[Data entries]
***
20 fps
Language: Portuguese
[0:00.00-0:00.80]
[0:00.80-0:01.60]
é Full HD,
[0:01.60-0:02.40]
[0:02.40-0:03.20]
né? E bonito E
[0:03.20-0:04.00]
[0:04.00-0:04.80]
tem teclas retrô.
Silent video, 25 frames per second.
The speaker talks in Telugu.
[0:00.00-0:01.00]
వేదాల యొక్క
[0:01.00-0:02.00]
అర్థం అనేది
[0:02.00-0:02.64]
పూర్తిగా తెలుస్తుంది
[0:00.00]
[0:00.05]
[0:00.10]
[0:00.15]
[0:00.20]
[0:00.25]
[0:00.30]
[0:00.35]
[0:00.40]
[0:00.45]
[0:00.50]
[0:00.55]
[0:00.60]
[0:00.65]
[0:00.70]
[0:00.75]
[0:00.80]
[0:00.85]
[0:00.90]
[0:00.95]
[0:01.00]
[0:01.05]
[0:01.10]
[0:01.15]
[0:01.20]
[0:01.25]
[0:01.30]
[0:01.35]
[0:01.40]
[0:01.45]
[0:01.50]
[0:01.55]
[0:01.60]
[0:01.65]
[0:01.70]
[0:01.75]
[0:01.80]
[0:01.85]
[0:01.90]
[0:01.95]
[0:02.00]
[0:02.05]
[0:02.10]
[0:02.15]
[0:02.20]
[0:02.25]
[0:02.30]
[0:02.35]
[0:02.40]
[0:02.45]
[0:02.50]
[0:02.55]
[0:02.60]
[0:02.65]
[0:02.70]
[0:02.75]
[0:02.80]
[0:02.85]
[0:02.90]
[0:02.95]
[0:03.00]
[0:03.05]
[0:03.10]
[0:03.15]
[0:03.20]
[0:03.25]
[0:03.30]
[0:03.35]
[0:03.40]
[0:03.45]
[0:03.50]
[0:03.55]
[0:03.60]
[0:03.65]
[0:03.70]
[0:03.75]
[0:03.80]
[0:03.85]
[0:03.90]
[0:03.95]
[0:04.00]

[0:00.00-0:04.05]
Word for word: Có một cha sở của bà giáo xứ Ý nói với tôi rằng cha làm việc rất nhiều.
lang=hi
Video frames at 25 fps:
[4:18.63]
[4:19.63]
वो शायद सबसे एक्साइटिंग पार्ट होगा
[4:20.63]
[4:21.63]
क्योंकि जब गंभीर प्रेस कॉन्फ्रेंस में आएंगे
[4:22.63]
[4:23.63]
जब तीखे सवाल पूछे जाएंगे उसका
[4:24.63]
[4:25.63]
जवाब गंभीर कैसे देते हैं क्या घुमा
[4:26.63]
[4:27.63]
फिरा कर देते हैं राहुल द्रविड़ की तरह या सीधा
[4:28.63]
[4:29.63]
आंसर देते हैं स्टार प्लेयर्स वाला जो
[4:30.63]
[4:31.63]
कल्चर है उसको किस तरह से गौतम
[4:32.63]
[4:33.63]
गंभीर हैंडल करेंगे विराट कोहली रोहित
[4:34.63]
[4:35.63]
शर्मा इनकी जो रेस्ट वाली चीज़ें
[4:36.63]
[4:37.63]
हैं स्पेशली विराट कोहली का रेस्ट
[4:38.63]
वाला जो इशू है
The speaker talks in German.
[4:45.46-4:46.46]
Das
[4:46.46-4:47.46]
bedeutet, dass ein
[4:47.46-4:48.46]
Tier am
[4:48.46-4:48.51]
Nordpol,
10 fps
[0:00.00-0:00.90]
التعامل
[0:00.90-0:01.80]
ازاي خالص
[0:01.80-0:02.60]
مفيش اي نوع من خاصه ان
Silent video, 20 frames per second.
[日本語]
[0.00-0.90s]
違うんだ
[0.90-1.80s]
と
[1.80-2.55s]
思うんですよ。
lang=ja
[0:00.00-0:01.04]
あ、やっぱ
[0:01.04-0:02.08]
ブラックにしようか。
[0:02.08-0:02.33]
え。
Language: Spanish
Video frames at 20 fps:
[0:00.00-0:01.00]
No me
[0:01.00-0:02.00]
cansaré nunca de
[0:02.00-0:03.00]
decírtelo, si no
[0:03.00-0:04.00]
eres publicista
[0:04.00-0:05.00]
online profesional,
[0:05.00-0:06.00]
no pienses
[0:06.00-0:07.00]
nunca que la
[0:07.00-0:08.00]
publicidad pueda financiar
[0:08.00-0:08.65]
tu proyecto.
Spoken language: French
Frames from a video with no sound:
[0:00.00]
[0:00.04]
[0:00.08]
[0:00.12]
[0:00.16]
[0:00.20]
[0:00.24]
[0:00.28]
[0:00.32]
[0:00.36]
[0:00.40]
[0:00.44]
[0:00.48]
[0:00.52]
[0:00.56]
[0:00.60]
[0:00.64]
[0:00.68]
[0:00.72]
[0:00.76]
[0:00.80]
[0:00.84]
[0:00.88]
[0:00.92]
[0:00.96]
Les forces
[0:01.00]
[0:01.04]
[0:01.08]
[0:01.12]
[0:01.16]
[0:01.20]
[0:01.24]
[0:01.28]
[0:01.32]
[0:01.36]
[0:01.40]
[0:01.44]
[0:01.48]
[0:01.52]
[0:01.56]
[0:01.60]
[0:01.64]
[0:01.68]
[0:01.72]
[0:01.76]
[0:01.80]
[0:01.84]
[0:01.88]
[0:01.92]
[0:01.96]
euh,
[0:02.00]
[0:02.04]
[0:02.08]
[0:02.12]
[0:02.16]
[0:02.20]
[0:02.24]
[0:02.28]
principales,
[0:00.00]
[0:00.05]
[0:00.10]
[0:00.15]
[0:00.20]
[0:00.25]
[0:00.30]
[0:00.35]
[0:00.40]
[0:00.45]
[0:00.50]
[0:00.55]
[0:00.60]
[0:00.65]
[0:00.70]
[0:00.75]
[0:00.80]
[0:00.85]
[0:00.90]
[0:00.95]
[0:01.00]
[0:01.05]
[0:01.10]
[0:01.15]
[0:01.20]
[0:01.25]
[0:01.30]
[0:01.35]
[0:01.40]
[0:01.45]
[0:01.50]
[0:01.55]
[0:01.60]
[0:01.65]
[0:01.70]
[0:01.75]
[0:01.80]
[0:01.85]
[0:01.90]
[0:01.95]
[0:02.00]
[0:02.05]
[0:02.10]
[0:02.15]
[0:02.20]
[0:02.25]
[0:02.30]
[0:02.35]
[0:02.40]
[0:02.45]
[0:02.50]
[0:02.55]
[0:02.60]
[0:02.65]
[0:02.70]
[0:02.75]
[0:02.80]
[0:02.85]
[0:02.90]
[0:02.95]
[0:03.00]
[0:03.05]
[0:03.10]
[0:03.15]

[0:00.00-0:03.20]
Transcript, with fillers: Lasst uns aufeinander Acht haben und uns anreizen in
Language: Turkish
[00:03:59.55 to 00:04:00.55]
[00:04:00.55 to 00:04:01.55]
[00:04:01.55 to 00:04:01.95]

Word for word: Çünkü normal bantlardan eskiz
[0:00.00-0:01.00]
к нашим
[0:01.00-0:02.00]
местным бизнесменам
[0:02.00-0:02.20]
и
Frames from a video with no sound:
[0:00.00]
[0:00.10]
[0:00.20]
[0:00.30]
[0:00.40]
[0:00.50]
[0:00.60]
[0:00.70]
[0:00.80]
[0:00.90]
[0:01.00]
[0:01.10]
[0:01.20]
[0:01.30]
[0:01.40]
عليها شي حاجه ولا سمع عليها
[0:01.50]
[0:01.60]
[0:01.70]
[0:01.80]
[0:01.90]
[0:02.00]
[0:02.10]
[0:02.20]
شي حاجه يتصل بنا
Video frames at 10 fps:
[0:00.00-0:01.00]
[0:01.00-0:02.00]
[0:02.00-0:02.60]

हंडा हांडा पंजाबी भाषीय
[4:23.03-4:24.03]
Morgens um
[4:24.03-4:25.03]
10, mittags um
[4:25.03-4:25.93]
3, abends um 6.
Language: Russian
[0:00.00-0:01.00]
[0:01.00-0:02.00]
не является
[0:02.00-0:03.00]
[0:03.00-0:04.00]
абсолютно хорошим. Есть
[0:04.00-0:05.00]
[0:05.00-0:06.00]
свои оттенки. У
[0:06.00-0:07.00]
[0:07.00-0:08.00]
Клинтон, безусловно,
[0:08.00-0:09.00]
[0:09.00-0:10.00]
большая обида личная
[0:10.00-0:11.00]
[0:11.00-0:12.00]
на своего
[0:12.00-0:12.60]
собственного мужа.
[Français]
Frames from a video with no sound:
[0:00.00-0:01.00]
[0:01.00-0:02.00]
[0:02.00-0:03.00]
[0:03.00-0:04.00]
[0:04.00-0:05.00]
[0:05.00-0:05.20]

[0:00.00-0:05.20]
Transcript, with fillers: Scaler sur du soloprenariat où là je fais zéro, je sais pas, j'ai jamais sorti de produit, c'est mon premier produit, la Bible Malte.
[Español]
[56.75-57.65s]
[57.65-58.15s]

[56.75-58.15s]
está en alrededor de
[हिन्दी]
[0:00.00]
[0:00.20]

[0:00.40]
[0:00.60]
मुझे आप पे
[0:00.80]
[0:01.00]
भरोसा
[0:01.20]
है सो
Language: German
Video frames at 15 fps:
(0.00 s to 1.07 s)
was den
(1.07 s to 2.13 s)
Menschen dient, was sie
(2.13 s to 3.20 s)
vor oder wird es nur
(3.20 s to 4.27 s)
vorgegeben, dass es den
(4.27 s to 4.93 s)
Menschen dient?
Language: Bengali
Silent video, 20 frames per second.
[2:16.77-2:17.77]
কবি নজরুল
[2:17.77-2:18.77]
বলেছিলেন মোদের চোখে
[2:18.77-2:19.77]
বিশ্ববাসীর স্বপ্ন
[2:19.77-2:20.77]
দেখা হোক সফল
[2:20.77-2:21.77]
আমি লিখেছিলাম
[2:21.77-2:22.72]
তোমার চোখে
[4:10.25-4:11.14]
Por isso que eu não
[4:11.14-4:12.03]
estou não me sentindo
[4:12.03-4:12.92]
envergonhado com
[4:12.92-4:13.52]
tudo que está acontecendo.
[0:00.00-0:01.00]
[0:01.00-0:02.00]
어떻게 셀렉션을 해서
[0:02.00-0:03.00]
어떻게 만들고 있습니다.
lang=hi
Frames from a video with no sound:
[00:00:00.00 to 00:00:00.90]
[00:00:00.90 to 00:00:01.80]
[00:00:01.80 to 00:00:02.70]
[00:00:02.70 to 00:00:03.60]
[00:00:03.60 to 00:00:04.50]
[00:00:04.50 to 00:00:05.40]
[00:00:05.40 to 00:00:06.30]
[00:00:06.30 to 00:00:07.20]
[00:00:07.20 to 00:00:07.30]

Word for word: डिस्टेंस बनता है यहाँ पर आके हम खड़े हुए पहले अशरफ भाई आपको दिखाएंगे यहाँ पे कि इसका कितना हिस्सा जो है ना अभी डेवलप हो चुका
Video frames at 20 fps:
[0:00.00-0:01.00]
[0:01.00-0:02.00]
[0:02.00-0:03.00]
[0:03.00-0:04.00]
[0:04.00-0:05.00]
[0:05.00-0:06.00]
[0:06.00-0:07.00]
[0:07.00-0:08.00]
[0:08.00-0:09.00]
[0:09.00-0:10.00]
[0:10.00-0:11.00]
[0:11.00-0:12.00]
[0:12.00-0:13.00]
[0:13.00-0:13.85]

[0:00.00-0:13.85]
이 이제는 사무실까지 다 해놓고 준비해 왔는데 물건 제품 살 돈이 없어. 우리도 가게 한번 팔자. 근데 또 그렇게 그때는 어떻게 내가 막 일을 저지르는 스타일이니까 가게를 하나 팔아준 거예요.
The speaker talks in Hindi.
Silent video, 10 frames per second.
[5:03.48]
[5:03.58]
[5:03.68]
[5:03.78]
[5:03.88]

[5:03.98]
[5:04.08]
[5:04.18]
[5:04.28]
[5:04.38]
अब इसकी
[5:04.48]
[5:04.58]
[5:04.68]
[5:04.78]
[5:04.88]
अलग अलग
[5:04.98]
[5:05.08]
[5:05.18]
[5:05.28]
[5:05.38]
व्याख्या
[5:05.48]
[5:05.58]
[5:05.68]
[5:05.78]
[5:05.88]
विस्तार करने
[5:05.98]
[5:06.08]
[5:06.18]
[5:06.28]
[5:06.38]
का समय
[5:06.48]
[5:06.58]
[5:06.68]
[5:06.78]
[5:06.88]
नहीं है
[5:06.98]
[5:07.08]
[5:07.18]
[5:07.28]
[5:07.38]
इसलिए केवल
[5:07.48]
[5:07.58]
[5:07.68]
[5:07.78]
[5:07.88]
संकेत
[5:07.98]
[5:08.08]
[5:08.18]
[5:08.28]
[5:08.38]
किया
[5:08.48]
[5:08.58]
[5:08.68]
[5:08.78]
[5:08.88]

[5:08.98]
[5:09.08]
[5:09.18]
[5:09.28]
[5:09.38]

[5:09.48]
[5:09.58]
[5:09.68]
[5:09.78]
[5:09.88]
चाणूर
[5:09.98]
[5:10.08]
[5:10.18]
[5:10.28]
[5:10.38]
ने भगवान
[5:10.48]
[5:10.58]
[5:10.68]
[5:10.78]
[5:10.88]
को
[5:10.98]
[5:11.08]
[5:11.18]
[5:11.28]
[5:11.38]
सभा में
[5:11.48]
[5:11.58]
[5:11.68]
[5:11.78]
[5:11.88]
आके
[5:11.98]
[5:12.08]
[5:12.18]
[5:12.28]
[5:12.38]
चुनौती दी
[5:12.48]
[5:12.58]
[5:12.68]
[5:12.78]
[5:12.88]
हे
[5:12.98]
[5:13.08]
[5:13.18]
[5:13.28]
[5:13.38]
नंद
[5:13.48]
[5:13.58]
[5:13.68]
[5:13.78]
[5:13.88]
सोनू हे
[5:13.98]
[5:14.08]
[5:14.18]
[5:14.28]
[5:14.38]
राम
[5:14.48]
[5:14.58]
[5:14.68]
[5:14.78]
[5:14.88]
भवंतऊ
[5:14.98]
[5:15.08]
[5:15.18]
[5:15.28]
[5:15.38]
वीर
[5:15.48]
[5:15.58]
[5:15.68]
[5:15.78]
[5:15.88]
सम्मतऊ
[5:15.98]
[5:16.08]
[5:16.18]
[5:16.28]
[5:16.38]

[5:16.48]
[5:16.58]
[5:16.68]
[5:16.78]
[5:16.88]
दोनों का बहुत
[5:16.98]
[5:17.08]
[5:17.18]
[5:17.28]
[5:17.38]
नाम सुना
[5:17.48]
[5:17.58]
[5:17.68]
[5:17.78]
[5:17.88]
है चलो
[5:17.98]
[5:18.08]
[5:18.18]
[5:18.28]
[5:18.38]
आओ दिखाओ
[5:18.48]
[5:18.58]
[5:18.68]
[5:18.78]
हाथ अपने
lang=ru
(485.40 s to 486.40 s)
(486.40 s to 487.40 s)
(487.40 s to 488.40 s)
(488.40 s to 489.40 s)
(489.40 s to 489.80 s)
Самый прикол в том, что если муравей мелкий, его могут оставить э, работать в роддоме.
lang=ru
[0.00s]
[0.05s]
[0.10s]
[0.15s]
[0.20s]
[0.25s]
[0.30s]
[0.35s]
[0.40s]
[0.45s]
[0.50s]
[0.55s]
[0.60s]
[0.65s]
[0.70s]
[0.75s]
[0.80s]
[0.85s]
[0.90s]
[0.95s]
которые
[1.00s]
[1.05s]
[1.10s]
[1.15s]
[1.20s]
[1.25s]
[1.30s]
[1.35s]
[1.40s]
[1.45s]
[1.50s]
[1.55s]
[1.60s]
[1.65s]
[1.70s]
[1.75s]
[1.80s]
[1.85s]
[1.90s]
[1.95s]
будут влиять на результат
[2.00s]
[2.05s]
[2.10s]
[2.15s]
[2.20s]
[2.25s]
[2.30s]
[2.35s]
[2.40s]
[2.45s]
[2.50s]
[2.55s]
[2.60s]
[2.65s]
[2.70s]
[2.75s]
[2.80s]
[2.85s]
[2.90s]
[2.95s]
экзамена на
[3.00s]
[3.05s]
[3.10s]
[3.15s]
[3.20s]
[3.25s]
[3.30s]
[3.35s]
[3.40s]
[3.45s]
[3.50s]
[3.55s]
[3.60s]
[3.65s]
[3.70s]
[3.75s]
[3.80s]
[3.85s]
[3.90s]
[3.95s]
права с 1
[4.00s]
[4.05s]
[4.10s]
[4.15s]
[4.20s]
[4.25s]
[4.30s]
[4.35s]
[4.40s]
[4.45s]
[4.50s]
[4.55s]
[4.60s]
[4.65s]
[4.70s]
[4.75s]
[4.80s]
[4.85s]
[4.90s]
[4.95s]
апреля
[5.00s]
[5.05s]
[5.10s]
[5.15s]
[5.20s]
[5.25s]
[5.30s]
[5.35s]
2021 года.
***
### PROBLEM:
Keep only those lines of the records that hold "second", and return them.

### ANSWER BELOW:
Silent video, 25 frames per second.
Silent video, 20 frames per second.
Silent video, 20 frames per second.
Silent video, 10 frames per second.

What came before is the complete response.